Exercise inputs START

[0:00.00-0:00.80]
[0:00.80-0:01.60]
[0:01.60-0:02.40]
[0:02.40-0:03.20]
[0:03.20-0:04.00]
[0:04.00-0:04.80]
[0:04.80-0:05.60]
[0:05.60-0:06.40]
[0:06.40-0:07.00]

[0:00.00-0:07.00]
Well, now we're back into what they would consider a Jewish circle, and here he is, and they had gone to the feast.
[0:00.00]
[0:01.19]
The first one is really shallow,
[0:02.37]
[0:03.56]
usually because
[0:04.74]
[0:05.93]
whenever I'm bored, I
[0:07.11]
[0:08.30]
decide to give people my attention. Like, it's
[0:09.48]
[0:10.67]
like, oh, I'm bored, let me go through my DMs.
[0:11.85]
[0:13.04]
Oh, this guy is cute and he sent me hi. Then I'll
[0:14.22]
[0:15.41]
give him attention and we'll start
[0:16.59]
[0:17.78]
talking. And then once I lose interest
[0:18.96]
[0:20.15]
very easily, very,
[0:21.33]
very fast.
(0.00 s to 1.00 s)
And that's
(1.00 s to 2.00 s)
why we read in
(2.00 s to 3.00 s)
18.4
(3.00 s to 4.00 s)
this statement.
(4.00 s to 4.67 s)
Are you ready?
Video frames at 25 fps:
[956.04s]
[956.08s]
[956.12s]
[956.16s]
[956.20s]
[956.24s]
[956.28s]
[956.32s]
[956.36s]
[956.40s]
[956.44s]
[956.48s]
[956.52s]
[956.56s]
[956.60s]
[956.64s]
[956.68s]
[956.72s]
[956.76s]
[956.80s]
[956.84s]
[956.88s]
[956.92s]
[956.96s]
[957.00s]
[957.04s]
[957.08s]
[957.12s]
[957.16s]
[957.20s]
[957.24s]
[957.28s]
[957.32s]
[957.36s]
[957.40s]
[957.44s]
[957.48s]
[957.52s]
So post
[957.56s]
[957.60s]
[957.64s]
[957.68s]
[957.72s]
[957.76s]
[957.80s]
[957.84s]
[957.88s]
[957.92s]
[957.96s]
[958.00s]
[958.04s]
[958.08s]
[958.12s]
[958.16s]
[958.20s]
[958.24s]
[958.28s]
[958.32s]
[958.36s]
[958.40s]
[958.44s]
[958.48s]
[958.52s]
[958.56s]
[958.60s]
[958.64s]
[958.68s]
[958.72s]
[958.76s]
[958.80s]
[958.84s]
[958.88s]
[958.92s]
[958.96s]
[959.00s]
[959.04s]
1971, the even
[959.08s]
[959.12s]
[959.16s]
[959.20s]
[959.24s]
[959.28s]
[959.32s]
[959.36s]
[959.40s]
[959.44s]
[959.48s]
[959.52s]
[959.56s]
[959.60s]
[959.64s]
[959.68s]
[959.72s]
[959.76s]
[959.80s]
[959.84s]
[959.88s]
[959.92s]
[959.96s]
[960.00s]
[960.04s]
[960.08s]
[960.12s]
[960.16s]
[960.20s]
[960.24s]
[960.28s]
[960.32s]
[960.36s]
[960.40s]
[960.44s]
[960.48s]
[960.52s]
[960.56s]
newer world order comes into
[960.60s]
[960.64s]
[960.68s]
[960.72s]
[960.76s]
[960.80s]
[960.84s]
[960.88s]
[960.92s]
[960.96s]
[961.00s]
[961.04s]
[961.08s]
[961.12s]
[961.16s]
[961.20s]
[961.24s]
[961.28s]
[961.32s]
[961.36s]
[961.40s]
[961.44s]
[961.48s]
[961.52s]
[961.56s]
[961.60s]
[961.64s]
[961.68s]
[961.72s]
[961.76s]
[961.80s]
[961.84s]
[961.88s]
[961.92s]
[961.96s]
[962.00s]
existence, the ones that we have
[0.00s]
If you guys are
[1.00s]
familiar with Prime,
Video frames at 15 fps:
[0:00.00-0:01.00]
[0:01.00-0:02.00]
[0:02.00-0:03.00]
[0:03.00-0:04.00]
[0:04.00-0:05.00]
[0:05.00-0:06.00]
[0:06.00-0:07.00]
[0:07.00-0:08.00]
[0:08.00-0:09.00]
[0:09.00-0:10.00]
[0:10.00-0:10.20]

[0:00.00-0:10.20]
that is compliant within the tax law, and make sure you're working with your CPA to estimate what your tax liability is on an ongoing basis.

Exercise inputs END

Requirement:
Set down the whole listing once more, exactly as it appears.

Your response:
[0:00.00-0:00.80]
[0:00.80-0:01.60]
[0:01.60-0:02.40]
[0:02.40-0:03.20]
[0:03.20-0:04.00]
[0:04.00-0:04.80]
[0:04.80-0:05.60]
[0:05.60-0:06.40]
[0:06.40-0:07.00]

[0:00.00-0:07.00]
Well, now we're back into what they would consider a Jewish circle, and here he is, and they had gone to the feast.
[0:00.00]
[0:01.19]
The first one is really shallow,
[0:02.37]
[0:03.56]
usually because
[0:04.74]
[0:05.93]
whenever I'm bored, I
[0:07.11]
[0:08.30]
decide to give people my attention. Like, it's
[0:09.48]
[0:10.67]
like, oh, I'm bored, let me go through my DMs.
[0:11.85]
[0:13.04]
Oh, this guy is cute and he sent me hi. Then I'll
[0:14.22]
[0:15.41]
give him attention and we'll start
[0:16.59]
[0:17.78]
talking. And then once I lose interest
[0:18.96]
[0:20.15]
very easily, very,
[0:21.33]
very fast.
(0.00 s to 1.00 s)
And that's
(1.00 s to 2.00 s)
why we read in
(2.00 s to 3.00 s)
18.4
(3.00 s to 4.00 s)
this statement.
(4.00 s to 4.67 s)
Are you ready?
Video frames at 25 fps:
[956.04s]
[956.08s]
[956.12s]
[956.16s]
[956.20s]
[956.24s]
[956.28s]
[956.32s]
[956.36s]
[956.40s]
[956.44s]
[956.48s]
[956.52s]
[956.56s]
[956.60s]
[956.64s]
[956.68s]
[956.72s]
[956.76s]
[956.80s]
[956.84s]
[956.88s]
[956.92s]
[956.96s]
[957.00s]
[957.04s]
[957.08s]
[957.12s]
[957.16s]
[957.20s]
[957.24s]
[957.28s]
[957.32s]
[957.36s]
[957.40s]
[957.44s]
[957.48s]
[957.52s]
So post
[957.56s]
[957.60s]
[957.64s]
[957.68s]
[957.72s]
[957.76s]
[957.80s]
[957.84s]
[957.88s]
[957.92s]
[957.96s]
[958.00s]
[958.04s]
[958.08s]
[958.12s]
[958.16s]
[958.20s]
[958.24s]
[958.28s]
[958.32s]
[958.36s]
[958.40s]
[958.44s]
[958.48s]
[958.52s]
[958.56s]
[958.60s]
[958.64s]
[958.68s]
[958.72s]
[958.76s]
[958.80s]
[958.84s]
[958.88s]
[958.92s]
[958.96s]
[959.00s]
[959.04s]
1971, the even
[959.08s]
[959.12s]
[959.16s]
[959.20s]
[959.24s]
[959.28s]
[959.32s]
[959.36s]
[959.40s]
[959.44s]
[959.48s]
[959.52s]
[959.56s]
[959.60s]
[959.64s]
[959.68s]
[959.72s]
[959.76s]
[959.80s]
[959.84s]
[959.88s]
[959.92s]
[959.96s]
[960.00s]
[960.04s]
[960.08s]
[960.12s]
[960.16s]
[960.20s]
[960.24s]
[960.28s]
[960.32s]
[960.36s]
[960.40s]
[960.44s]
[960.48s]
[960.52s]
[960.56s]
newer world order comes into
[960.60s]
[960.64s]
[960.68s]
[960.72s]
[960.76s]
[960.80s]
[960.84s]
[960.88s]
[960.92s]
[960.96s]
[961.00s]
[961.04s]
[961.08s]
[961.12s]
[961.16s]
[961.20s]
[961.24s]
[961.28s]
[961.32s]
[961.36s]
[961.40s]
[961.44s]
[961.48s]
[961.52s]
[961.56s]
[961.60s]
[961.64s]
[961.68s]
[961.72s]
[961.76s]
[961.80s]
[961.84s]
[961.88s]
[961.92s]
[961.96s]
[962.00s]
existence, the ones that we have
[0.00s]
If you guys are
[1.00s]
familiar with Prime,
Video frames at 15 fps:
[0:00.00-0:01.00]
[0:01.00-0:02.00]
[0:02.00-0:03.00]
[0:03.00-0:04.00]
[0:04.00-0:05.00]
[0:05.00-0:06.00]
[0:06.00-0:07.00]
[0:07.00-0:08.00]
[0:08.00-0:09.00]
[0:09.00-0:10.00]
[0:10.00-0:10.20]

[0:00.00-0:10.20]
that is compliant within the tax law, and make sure you're working with your CPA to estimate what your tax liability is on an ongoing basis.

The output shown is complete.